Virions of Newcastle disease virus (NDV) were disrupted with Triton X-100 in the presence of high salt and nucleocapsids were isolated by ultracentrifugation. The nucleocapsids had very low transcriptase activity and contained only NP as a prominent protein constituent, the bulk of L and P proteins not being retained. The L and P proteins were isolated by sequential treatment of the virions with low- and high-salt detergent followed twice by successive chromatography on phosphocellulose column and examined for their effect on RNA synthesis in a standard transcriptase system using the nucleocapsids as template. When both L and P proteins were added to the template, the RNA synthetic activity was greatly stimulated. P protein alone could not enhance but rather suppressed the activity. L protein exhibited stimulation to some extent but due to residual small amount of P protein in both L protein fraction and the template it has not been elucidated whether L protein could function as a polymerase by itself. These results indicate that both L and P proteins are required to reconstitute a fully active transcriptive complex with a functional template. Attempts have been made to isolate intracellular transcriptive complex from NDV-infected MDBK cells and to determine the protein species involved. The active complex has been recovered neither from cytoplasmic extract obtained by hypotonic disruption nor from Triton X-100 soluble fraction of the cells. However, we could isolate the complex from an extract by double detergents (Tween 40 and deoxycholate) solubilization. The complex contained L, P, and NP as virus specific proteins and several cellular proteins. These results support the concept that both L and P proteins are required for NDV-RNA synthesis and suggest further that the intracellular transcriptive complex may be associated with some cellular structure resistant to Triton X-100 but sensitive to the double detergents, presumably cytoskeletal frame work.

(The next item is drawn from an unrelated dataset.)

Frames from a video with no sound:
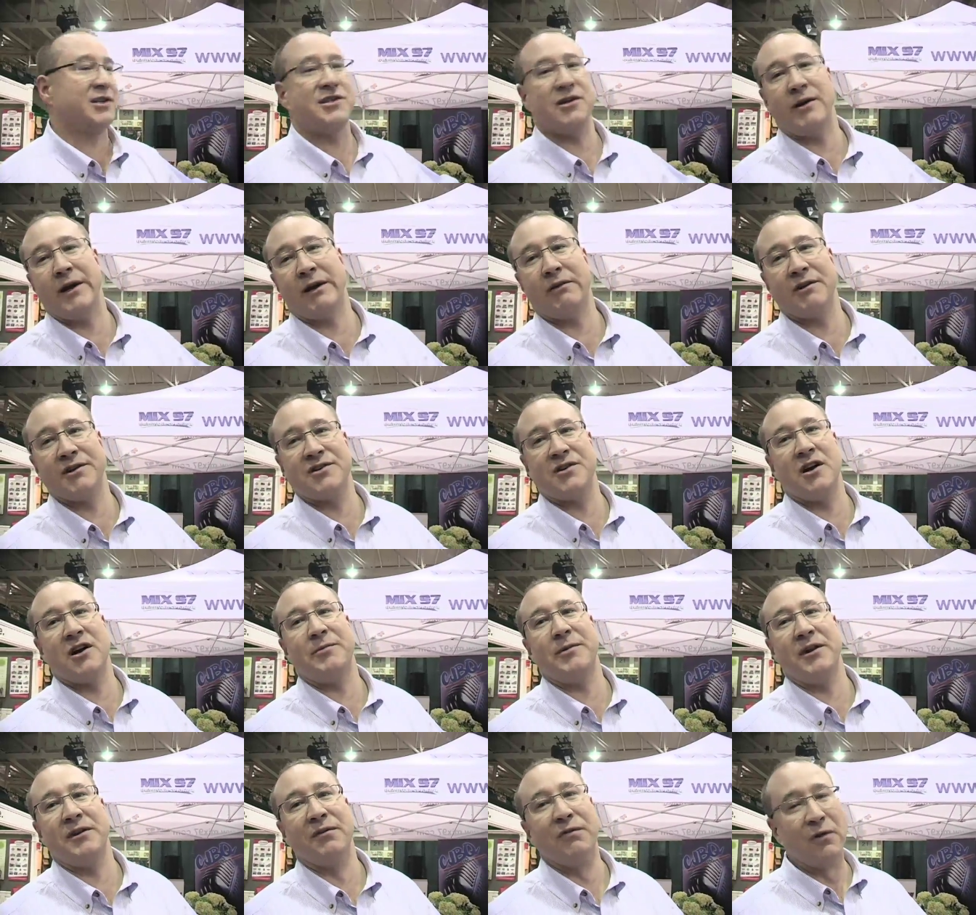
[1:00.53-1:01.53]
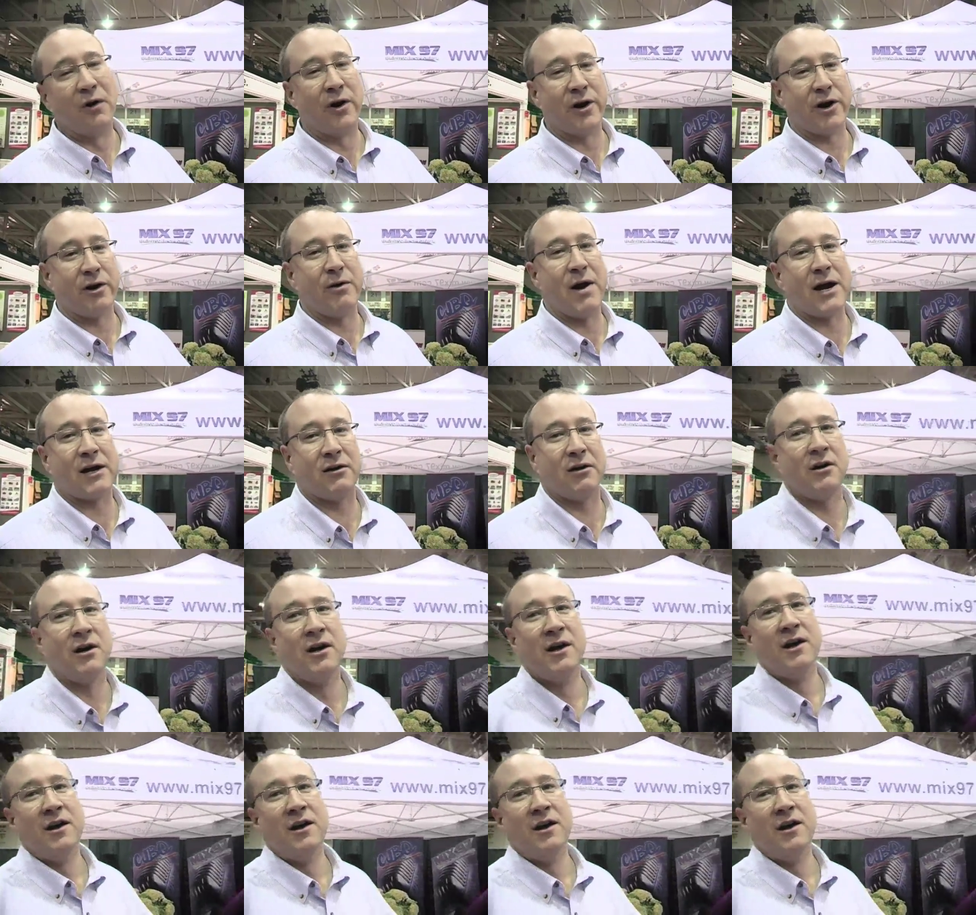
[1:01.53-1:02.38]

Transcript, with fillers: So Ingrid's going to be the floor director.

新城疫病毒(NDV)的病毒粒子在高盐存在的情况下用Triton X - 100进行裂解,然后通过超速离心分离核衣壳。这些核衣壳具有非常低的转录酶活性,并且仅含有NP作为主要的蛋白质成分,大部分L和P蛋白未被保留。通过用低盐和高盐洗涤剂依次处理病毒粒子,然后在磷酸纤维素柱上连续进行两次色谱法,分离出L和P蛋白,并在以核衣壳为模板的标准转录酶系统中检测它们对RNA合成的影响。当L和P蛋白都添加到模板中时,RNA合成活性受到极大刺激。单独的P蛋白不能增强反而抑制活性。L蛋白在一定程度上表现出刺激作用,但由于L蛋白组分和模板中都残留有少量P蛋白,因此尚未阐明L蛋白自身是否能作为聚合酶发挥作用。这些结果表明,L和P蛋白都需要与功能性模板重新构建一个完全活跃的转录复合物。已尝试从感染NDV的MDBK细胞中分离细胞内转录复合物,并确定其中涉及的蛋白质种类。无论是通过低渗裂解获得的细胞质提取物,还是细胞的Triton X - 100可溶部分,都未回收活性复合物。然而,我们可以通过双去污剂(吐温40和脱氧胆酸盐)溶解从提取物中分离出该复合物。该复合物包含L、P和NP作为病毒特异性蛋白以及几种细胞蛋白。这些结果支持了NDV - RNA合成需要L和P蛋白的观点,并进一步表明细胞内转录复合物可能与一些对Triton X - 100有抗性但对双去污剂敏感的细胞结构相关,推测是细胞骨架框架。